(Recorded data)

________

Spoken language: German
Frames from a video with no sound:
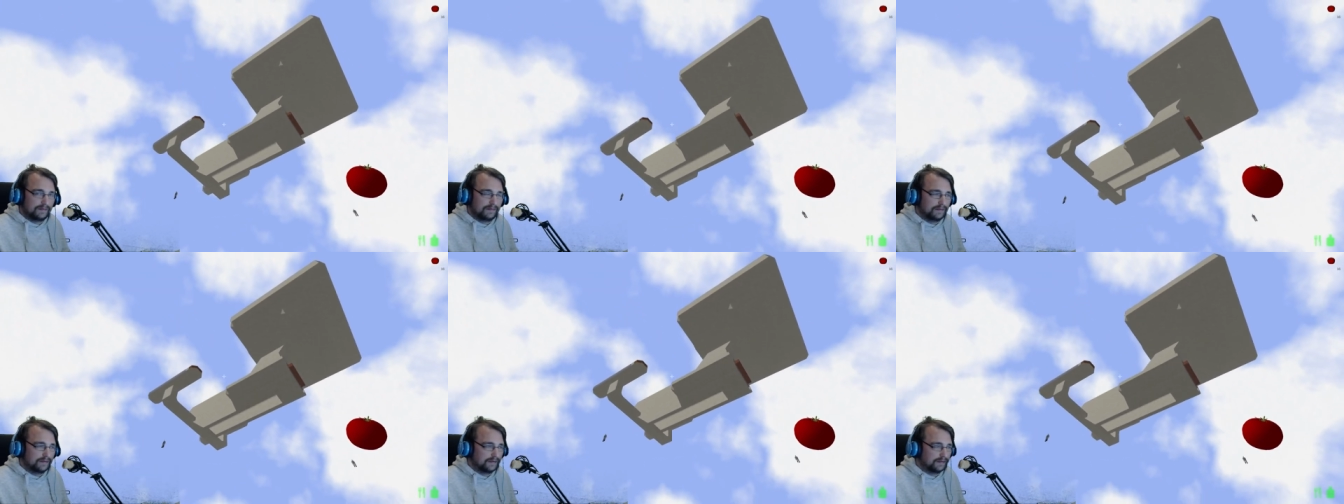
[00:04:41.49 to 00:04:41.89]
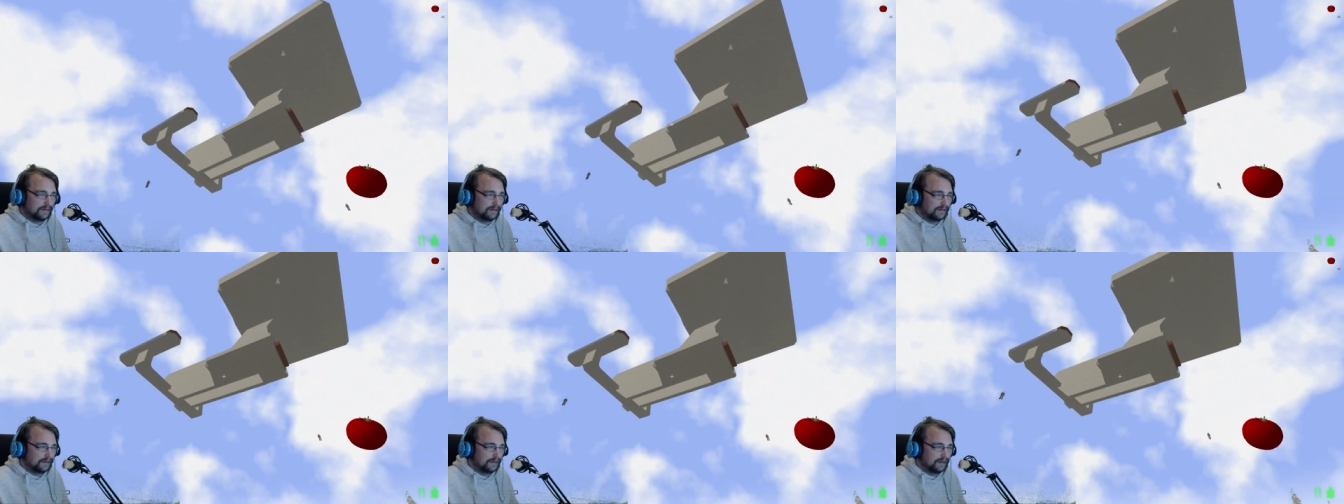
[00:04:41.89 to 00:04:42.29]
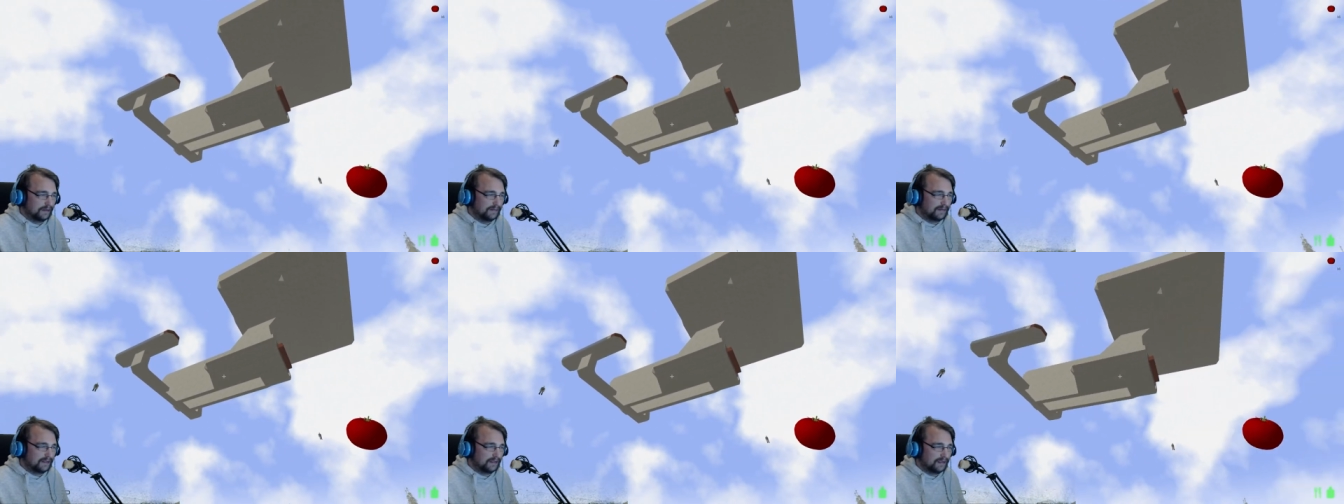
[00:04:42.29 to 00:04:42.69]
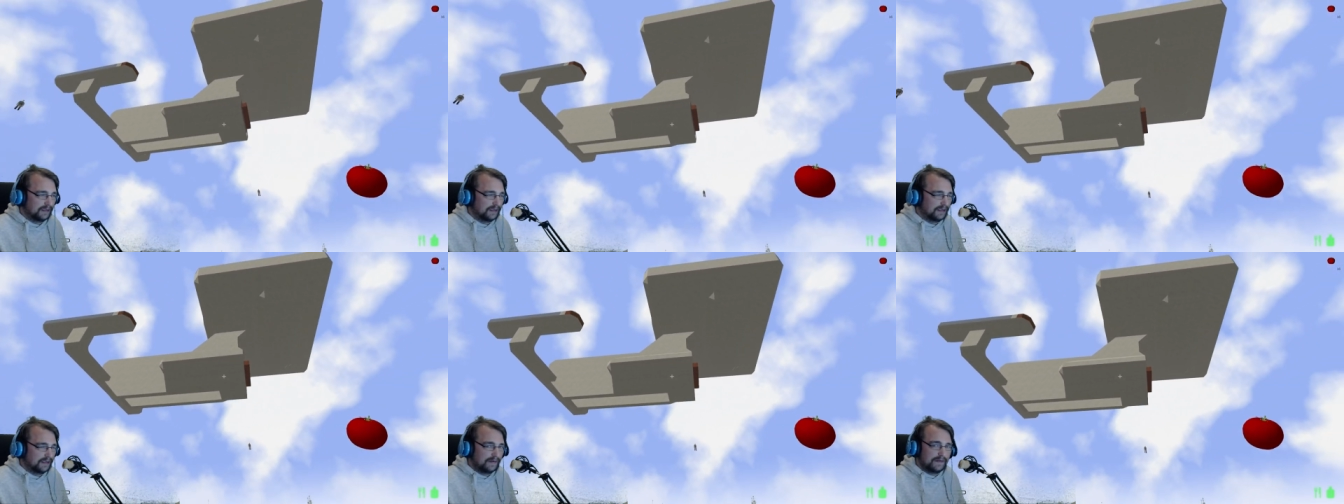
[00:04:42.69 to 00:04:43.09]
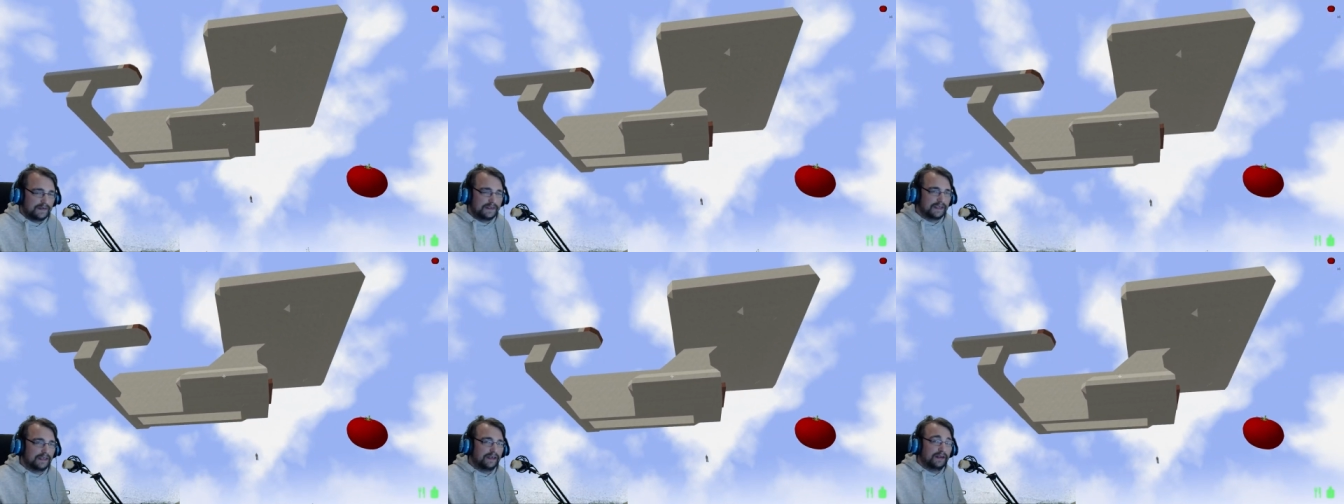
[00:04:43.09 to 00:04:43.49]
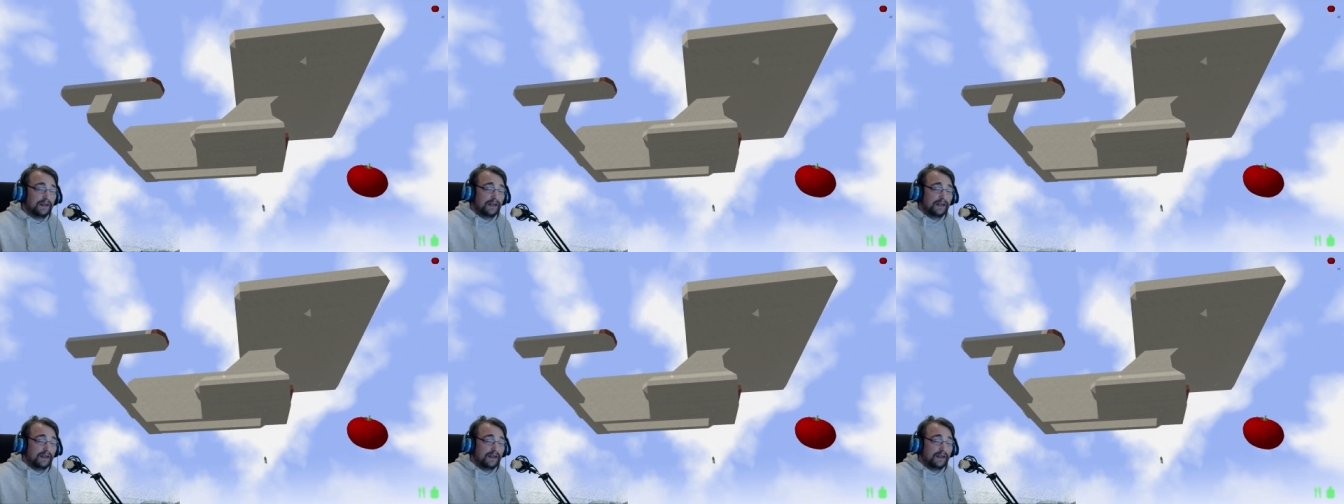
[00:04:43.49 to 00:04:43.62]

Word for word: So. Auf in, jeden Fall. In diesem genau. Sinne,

________

Activity: Repeat only the lines from the one holding "[00:04:41.89 to 00:04:42.29]" through the last line of the data, inclusive. Keep the pictures out.

Result of this exercise:
[00:04:41.89 to 00:04:42.29]
[00:04:42.29 to 00:04:42.69]
[00:04:42.69 to 00:04:43.09]
[00:04:43.09 to 00:04:43.49]
[00:04:43.49 to 00:04:43.62]

Word for word: So. Auf in, jeden Fall. In diesem genau. Sinne,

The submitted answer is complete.